V.S. PALMA.
Una mártir para los palestinos; un error de cálculo para los israelís; una traidora para los estadounidenses. No lo tuvo fácil Rachel Corrie, una norteamericana que viajó a Palestina como escudo humano internacional y que halló la muerte en 2003 embestida y atropellada por una excavadora del ejército israelí. Su vida, su historia, sus pensamientos, sus ideales, son ahora los de Marta Marco, la intérprete que hoy y mañana sábado se mete en la piel de esta pacifista en El meu nom és Rachel Corrie, montaje que se estrena en el Teatre Principal.
Ayer, su director, Mikel Gómez Segura, y la protagonista, explicaron cómo, a través de las palabras que la joven dejó escritas se pueden descubrir sus inquietudes. "Con este espectáculo nos acercamos a las palabras que Rachel dejó escritas en su diario íntimo y en sus correos electrónicos. Ésto nos permite descubrir que ella era un ser humano palpitante, mucho más que una figura controvertida", dicen.
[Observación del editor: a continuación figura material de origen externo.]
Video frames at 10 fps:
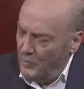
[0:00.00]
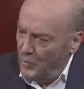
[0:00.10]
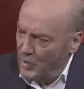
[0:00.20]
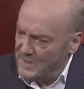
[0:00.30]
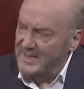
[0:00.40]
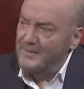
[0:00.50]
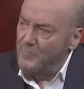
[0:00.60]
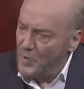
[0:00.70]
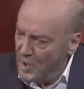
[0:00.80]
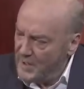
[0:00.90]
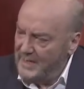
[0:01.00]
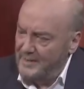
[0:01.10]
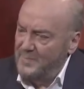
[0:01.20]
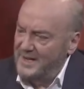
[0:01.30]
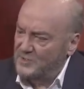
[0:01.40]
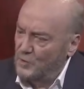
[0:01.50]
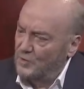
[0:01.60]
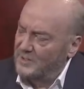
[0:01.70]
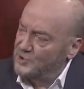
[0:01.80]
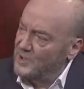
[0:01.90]
it was a broadly based
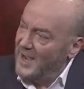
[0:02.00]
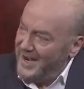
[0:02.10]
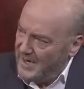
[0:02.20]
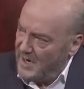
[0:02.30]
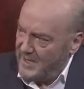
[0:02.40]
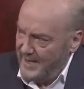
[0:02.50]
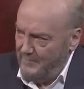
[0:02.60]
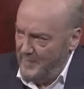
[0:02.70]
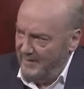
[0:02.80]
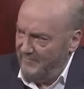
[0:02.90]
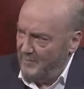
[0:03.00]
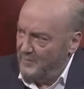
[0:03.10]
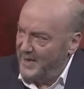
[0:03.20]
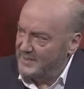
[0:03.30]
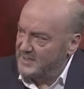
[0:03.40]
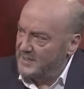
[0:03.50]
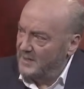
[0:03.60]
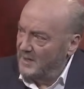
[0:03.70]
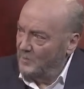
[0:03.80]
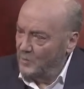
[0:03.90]
coalition like our campaign for
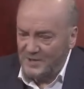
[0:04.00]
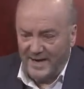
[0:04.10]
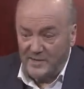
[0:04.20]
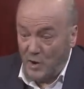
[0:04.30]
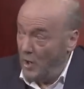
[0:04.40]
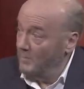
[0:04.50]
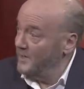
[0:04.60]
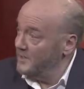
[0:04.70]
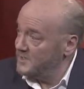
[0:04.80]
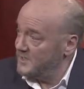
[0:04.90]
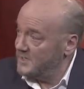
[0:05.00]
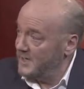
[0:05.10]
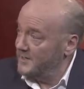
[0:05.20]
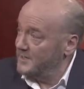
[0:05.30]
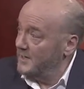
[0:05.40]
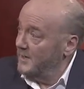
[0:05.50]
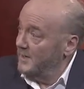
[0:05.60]
Brexit, which had communists and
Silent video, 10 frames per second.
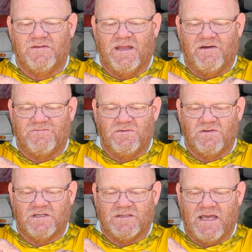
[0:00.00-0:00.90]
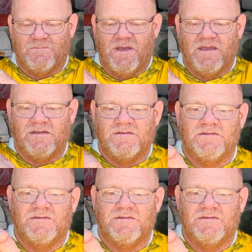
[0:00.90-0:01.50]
Now if you look at that bait,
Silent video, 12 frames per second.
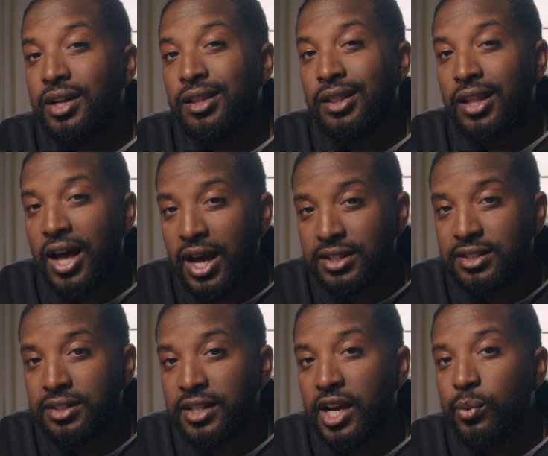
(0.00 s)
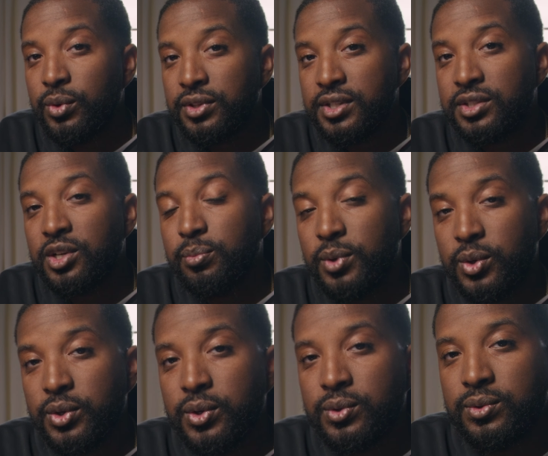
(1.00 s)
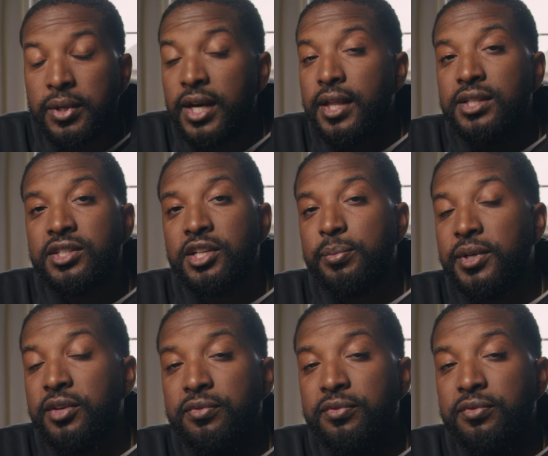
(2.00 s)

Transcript: a lot now with this Komodo. But yeah, that's going to be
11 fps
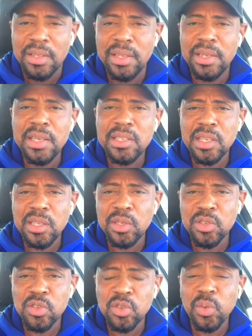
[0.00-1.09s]
then they say to
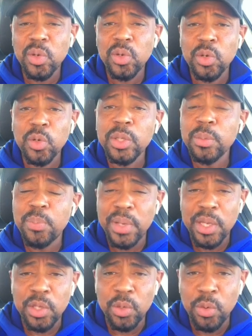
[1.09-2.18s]
you, sir, we could only
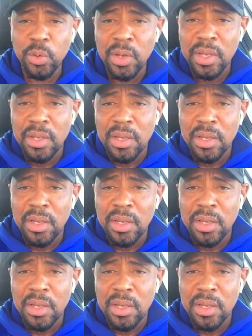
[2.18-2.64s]
pay you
Con escenografía de José Ibarrola y una canción cedida por la extremeña Bebe, el público viajará por el conflicto palestino-israelí a través de los ojos de Marta Marco, aquí Rachel Corrie, que demuestra un dominio de la escena indiscutible y un equilibrio emocional difícil de controlar cuando en el texto se hacen alusiones a la violencia y a las injusticias. "Es un viaje a través del dolor y de las miserias humanas; un duro recorrido durante el que Rachel nunca perdió la fe", subraya Marco.